Ben, alors, quand ça marche (et là ça marche tellement bien que même DC va suivre le délire), ça s'arrête pas là. En 2012, année du premier film Avengers, sort la série Arrow, censée parler du personnage de Green Arrow (DC). Ça a l'air de rien, comme ça. En plus Smallville vient de s'arrêter, quoi de plus normal qu'une nouvelle série de super-héros ? La différence, c'est que Arrow avait l'avantage d'arriver après les essais du genre au cinéma. Le public était déjà conquis, il n'y avait plus qu'à faire pareil, mais avec les contraintes de la série. Et le public a suivi.
Me demandez pas pourquoi. Moi non plus je comprends pas. P'têt que la tête de Stephen plaît au gens. J'sais pas.
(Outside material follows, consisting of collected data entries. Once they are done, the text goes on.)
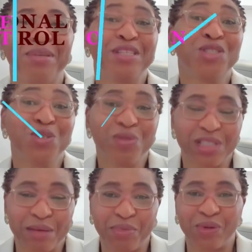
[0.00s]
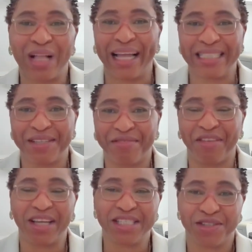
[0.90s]
be suitable and
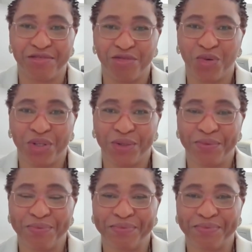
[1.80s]
effective for you.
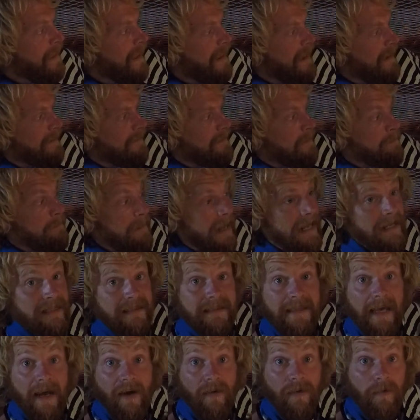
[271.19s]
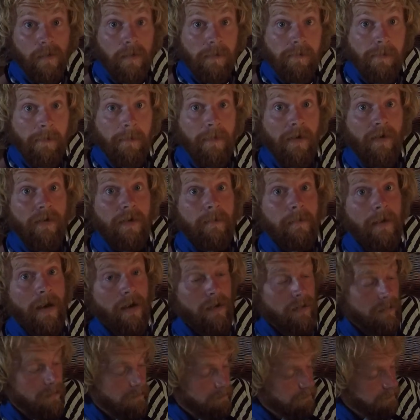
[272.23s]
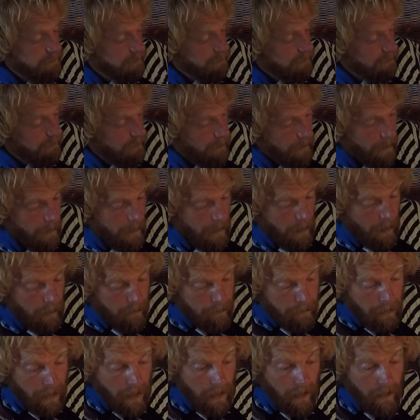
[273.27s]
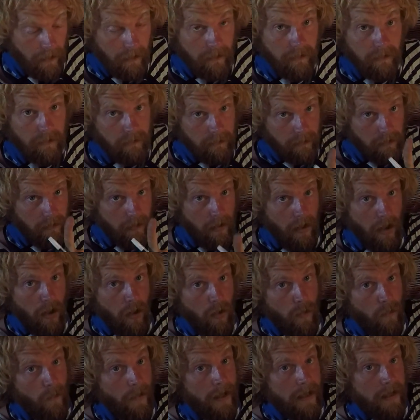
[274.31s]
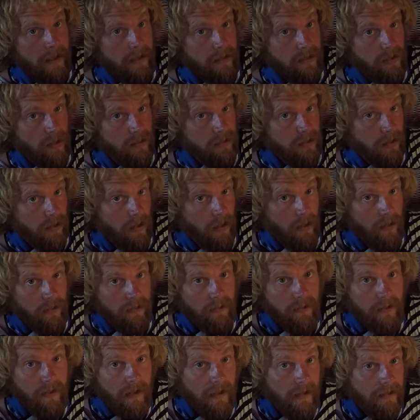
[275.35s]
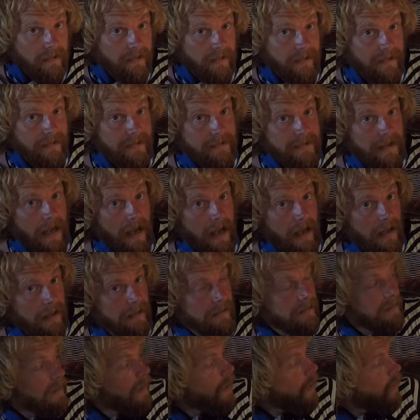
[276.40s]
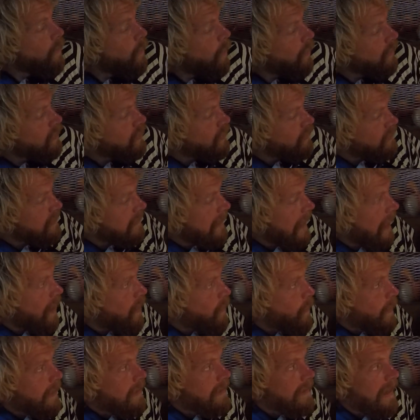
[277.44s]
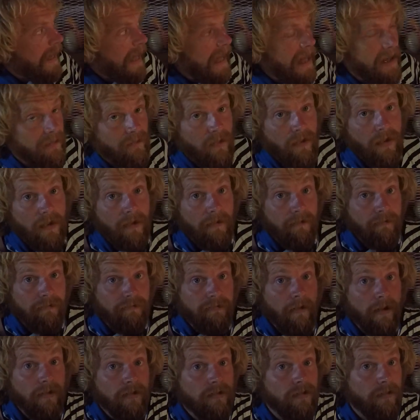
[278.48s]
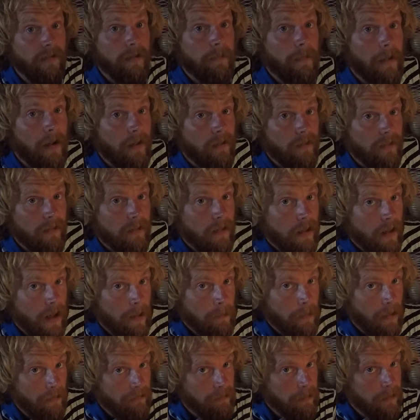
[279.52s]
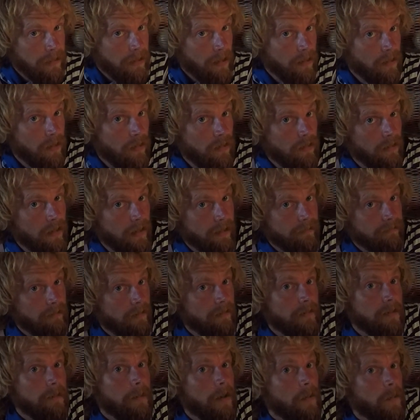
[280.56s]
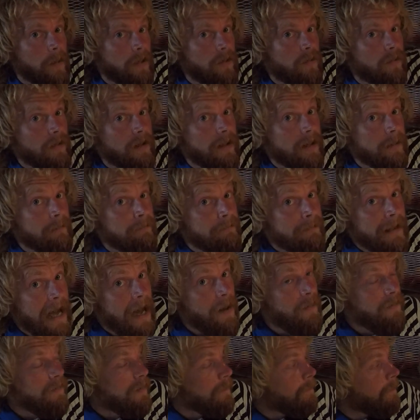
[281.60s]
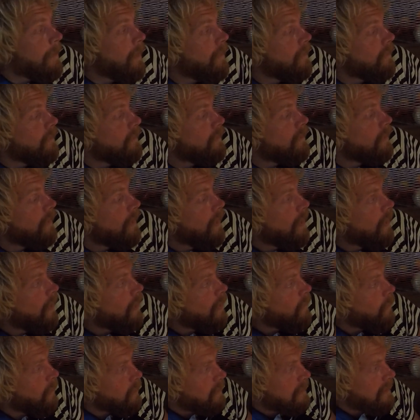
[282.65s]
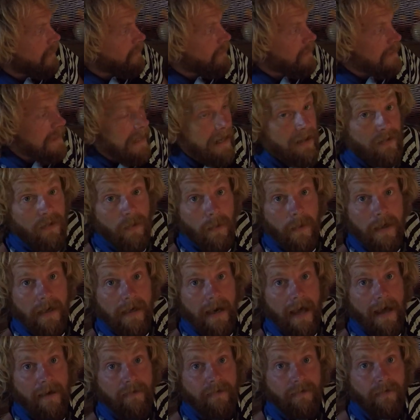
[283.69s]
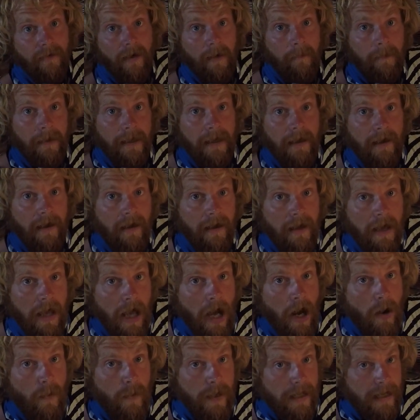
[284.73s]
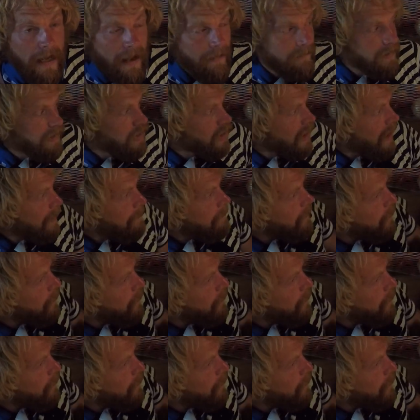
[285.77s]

It's the main sail that will propel the boat. But we're going to toss a coin to decide what sort of sail we're going to have on the front of the boat. Apart from, we don't call it the front of the boat, we call it the bow of the boat. What sort of sail are we going to have up here? Are we going to have a jib,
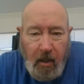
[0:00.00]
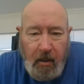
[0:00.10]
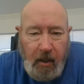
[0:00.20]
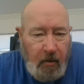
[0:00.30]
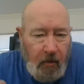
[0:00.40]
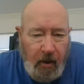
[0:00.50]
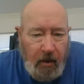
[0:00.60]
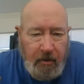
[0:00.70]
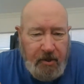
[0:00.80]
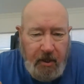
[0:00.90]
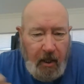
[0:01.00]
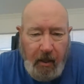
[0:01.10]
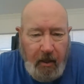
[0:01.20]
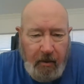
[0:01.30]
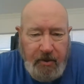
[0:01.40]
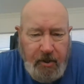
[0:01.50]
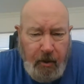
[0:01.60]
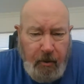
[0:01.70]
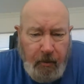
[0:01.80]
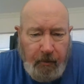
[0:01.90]
Neither one of those scenarios are
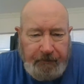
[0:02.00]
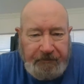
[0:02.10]
true.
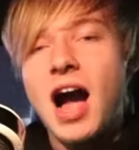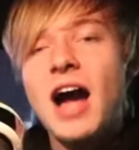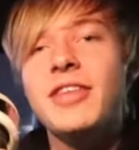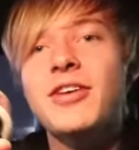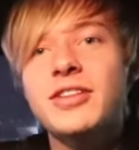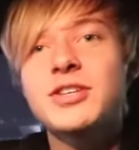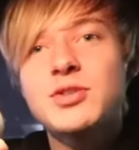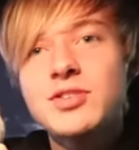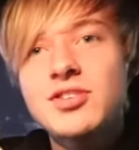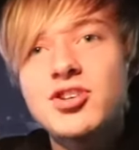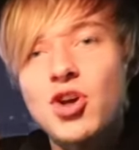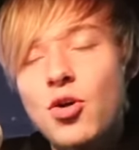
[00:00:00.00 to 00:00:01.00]
I thought this was
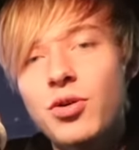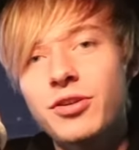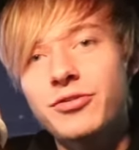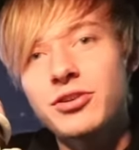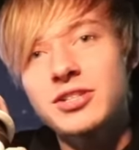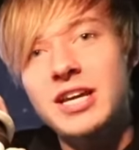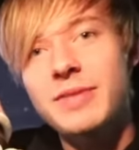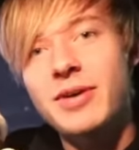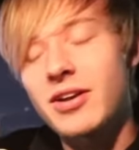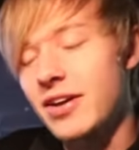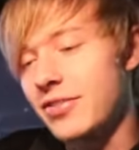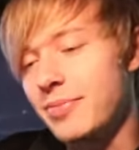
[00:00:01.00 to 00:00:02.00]
a joke when it first came
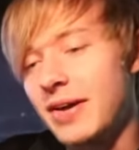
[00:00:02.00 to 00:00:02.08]
out.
Les yeux doux de Stephen Amell.
BON, ÇA MARCHE, OKAY. ET ALORS ?
Alors, quand ça marche, ça s'arrête pas là. (J'ai l'impression de me répéter...) Sortent en 2013, Agents of S.H.I.E.L.D (Marvel), puis en 2014, The Flash (DC), Gotham (DC) et Constantine (DC encore).

Trop plein de nuances de couleurs !
Et enfin je vais arriver à quelque chose de plus intéressant à dire. Alors déjà, on va séparer les choses. Marvel Studios continue dans son univers partagé, Agents of S.H.I.E.L.D (et toutes les séries qui arrivent après) appartiennent au même monde que celui des films, tandis que DC expérimente. Un univers à notre époque qui explique l'apparition de justiciers masqués (Arrow et The Flash) ; un univers polar, mélangeant les époque (ça se déroule trois générations après la première guerre mondiale, et ils ont des iPhones 17) (Gotham) ; un univers similaire au notre, avec des apparitions de paranormal (Constantine).
Dans un sens, DC risque plus que Marvel, mais ça ne peut que lui rapporter gros. Plus de diversité, sans continuité obligatoire entre les séries et/ou les films, ça fait plus de part de public. Mais de l'autre côté, Marvel est installé dans son univers partagé, il a ses spectateurs déjà assis, prêt à recevoir la sauce. Ils peuvent se risquer à une réalisation plus élaborées.
Mais de ce que j'ai vu, aucun de ceux-là n'arrivent à conjuguer le plaisir de l'univers des comics avec un fonctionnement intelligent de la série télé. Il y a beau avoir des tentatives, Arrow et The Flash ont des scénarios maladroits, Agent of S.H.I.E.L.D. est prévisible et pompeux et Constantine j'ai pas regardé. Seul Gotham s'en sort plutôt bien, malgré certains épisodes inégaux au début.

Pinpin, personnage-bisounours de Gotham.
Mais... Soudain, sorti de l'ombre, celui qu'on attendait presque pas, le Casse-Cou ! Daredevil vient d'arriver, avec son after-shave et sa voix de tombeur.
J'en parlerai dans le prochain article futile, tiens.